<<< Date Index >>>     <<< Thread Index >>>

Re: reply_regex bug on Linux?



On 2008-11-12, TAKAHASHI Tamotsu <ttakah@xxxxxxxxxxxxxxxxx> wrote:
> * Wed Nov 12 2008 Gary Johnson <garyjohn@xxxxxxxxxxxxxxx>
> > worked fine until I added a particular term to the 'reply_regex' 
> > expression.  That term contained some non-ASCII characters that have 
> > appeared in place of "Re" in replies I've received from Outlook 
> > users in Beijing.  Apparently my Solaris mutt read those characters 
> > just as literal characters in the expression while my Linux mutt 
> > interprets them as something else--I don't know what.  I also don't 
> > know if the differing interpretation occurs in the regular 
> > expression engine or when mutt parses the line.
> > 
> > The term I added, after "|aw", was
> > 
> >    |\347\255.\345\244.
> 
> Compare your locale settings (e.g. LC_CTYPE, LC_ALL and LANG
> environment variables and $charset) of your two systems, i.e.
> Solaris and Linux(glibc).
> 
> mutt_which_case() in pattern.c forces case-sensitive regex
> if mbrtowc() fails. I don't know what charset your term is in,
> but the charset has to be the same as your $charset. Otherwise
> your regex ("re:") doesn't match case-insensitively ("RE:").
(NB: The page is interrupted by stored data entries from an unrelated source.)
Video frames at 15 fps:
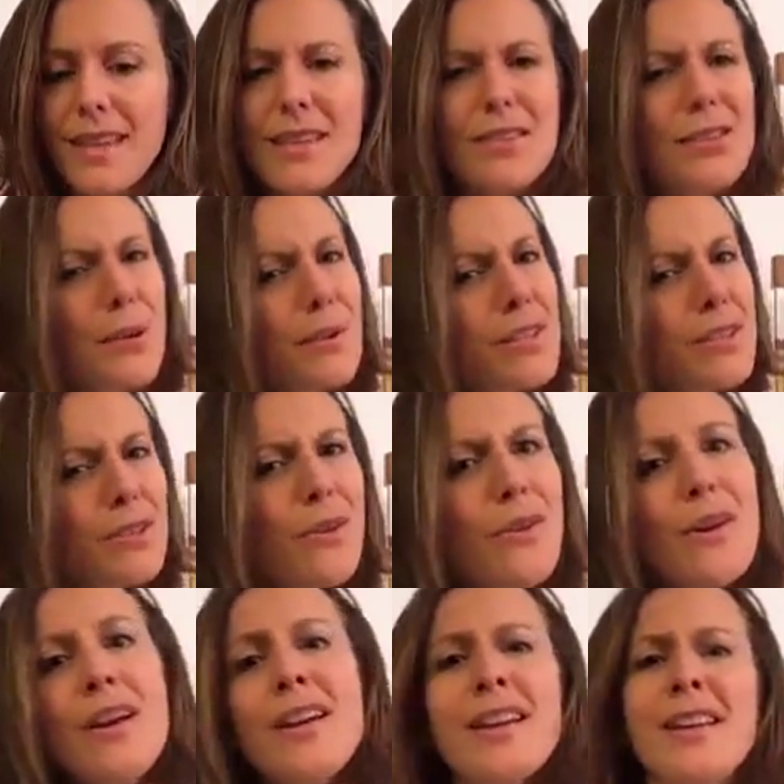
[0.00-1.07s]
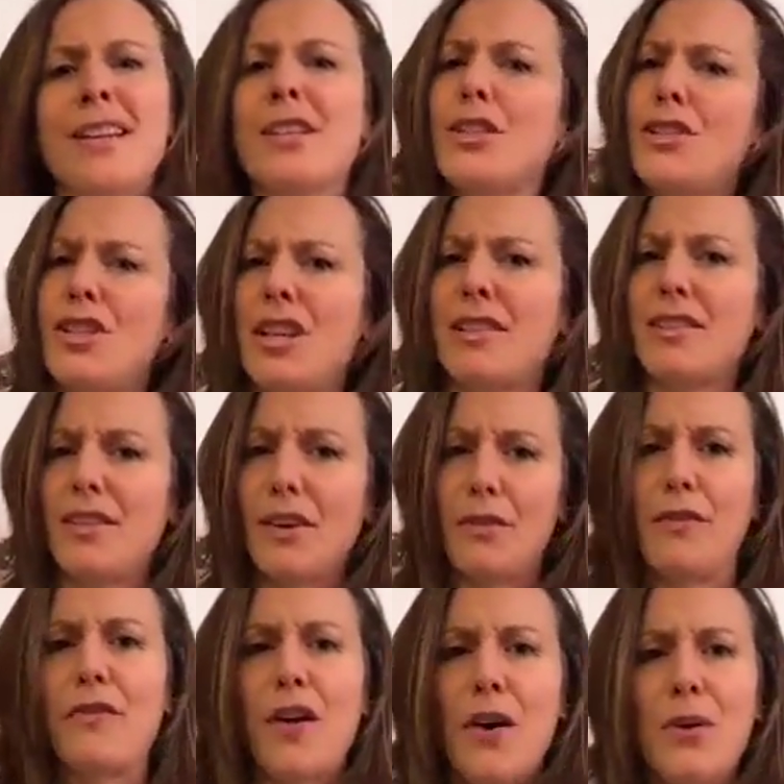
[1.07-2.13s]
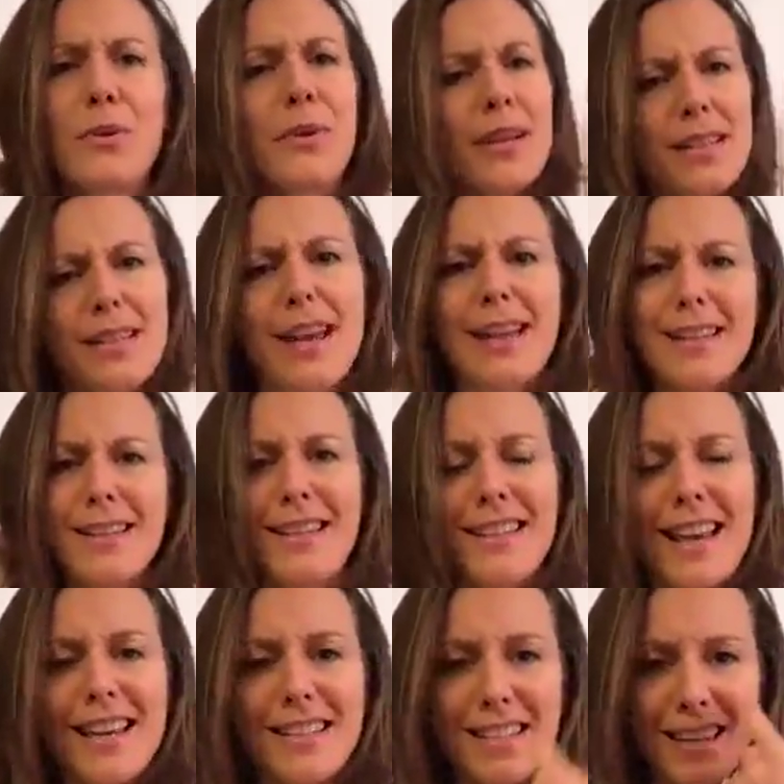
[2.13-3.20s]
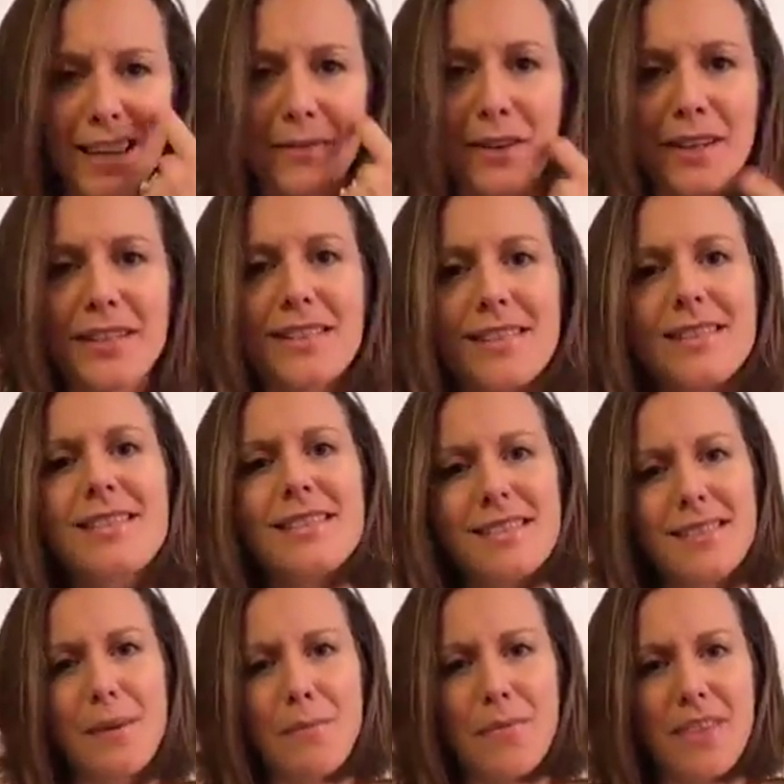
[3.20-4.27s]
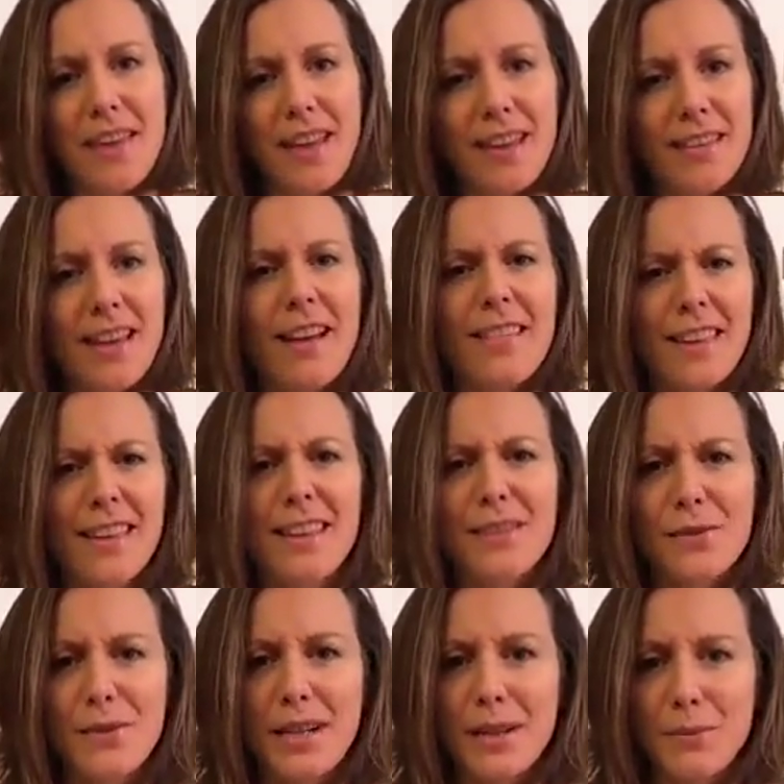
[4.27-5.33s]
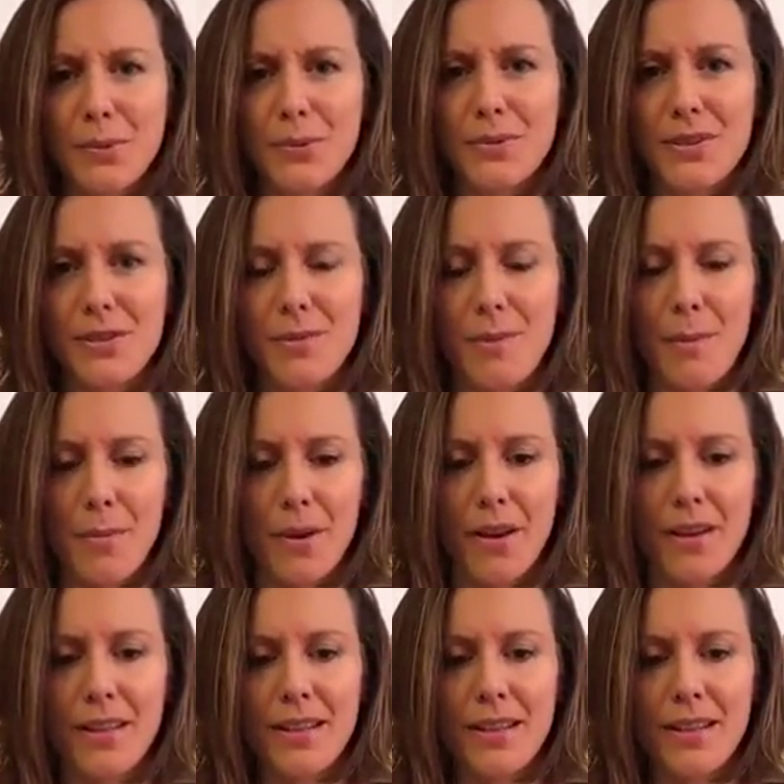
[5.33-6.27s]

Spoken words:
So it's not just a foe, it's actually there to give us something, and I think that's really important to remember.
That was it.  Thank you so much!

The output of 'locale' on Solaris is:

   LANG=
   LC_CTYPE=en_US.ISO8859-1
   LC_NUMERIC=en_US.ISO8859-1
   LC_TIME=en_US.ISO8859-1
   LC_COLLATE=C
   LC_MONETARY=en_US.ISO8859-1
   LC_MESSAGES=C
   LC_ALL=

The output of 'locale' on Linux was:

   LANG=en_US.UTF-8
   LC_CTYPE="C"
   LC_NUMERIC="C"
   LC_TIME="C"
   LC_COLLATE="C"
   LC_MONETARY="C"
   LC_MESSAGES="C"
   LC_PAPER="C"
   LC_NAME="C"
   LC_ADDRESS="C"
   LC_TELEPHONE="C"
   LC_MEASUREMENT="C"
   LC_IDENTIFICATION="C"
   LC_ALL=C

The value of 'charset' is "iso-8859-1//TRANSLIT".

I spent some time reading about locale and did some experimenting.  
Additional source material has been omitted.